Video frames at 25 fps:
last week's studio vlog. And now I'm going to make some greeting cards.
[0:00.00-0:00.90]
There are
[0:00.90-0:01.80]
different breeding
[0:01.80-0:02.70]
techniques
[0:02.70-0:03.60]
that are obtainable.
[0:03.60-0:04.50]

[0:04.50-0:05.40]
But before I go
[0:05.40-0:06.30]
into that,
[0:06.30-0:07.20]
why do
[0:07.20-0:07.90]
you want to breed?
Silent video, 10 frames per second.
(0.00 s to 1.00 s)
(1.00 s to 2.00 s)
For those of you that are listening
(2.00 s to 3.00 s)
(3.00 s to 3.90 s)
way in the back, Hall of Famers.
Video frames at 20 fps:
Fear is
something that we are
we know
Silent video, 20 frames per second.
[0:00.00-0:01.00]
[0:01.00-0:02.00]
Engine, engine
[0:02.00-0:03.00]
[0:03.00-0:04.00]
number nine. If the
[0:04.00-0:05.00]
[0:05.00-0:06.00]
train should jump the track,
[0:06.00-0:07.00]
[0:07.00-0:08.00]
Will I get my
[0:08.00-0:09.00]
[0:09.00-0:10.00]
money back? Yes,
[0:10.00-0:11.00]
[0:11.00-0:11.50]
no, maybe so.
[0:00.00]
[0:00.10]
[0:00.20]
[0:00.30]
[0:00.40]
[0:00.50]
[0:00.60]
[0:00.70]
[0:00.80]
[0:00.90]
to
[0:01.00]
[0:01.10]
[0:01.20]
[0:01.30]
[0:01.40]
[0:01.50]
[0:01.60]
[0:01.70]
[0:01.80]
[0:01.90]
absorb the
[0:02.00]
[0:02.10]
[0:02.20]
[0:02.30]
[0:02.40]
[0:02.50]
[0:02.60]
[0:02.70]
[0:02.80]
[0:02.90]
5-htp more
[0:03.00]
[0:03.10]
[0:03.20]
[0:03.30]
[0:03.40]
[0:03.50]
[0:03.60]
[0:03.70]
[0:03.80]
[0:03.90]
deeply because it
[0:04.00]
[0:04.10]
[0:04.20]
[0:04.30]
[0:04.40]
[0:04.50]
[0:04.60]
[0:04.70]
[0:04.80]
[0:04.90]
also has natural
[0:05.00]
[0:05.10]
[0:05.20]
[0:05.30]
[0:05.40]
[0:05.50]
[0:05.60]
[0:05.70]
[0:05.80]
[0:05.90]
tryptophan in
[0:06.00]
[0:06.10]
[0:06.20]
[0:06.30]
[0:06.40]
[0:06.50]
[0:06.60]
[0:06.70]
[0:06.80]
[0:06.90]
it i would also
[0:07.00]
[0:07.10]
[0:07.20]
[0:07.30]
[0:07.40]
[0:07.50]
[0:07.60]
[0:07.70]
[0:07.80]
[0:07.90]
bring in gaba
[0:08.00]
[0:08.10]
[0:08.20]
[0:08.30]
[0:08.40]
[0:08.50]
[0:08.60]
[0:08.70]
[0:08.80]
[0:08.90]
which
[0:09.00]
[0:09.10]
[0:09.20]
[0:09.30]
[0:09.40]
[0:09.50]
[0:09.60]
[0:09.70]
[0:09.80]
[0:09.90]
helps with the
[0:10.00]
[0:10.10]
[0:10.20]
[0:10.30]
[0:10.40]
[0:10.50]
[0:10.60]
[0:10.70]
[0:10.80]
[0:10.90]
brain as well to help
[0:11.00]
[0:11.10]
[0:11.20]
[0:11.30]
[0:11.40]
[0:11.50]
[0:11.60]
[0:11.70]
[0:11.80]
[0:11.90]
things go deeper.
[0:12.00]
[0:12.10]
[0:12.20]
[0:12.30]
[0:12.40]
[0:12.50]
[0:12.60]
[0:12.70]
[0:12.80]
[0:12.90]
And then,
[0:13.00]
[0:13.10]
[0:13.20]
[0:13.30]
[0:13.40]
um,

__________

◆ **PROBLEM DESCRIPTION**
Could you report how many lines of the listing contain the word "second"? Only the number is needed.

◆ **RESPONSE TO THIS EXERCISE**
2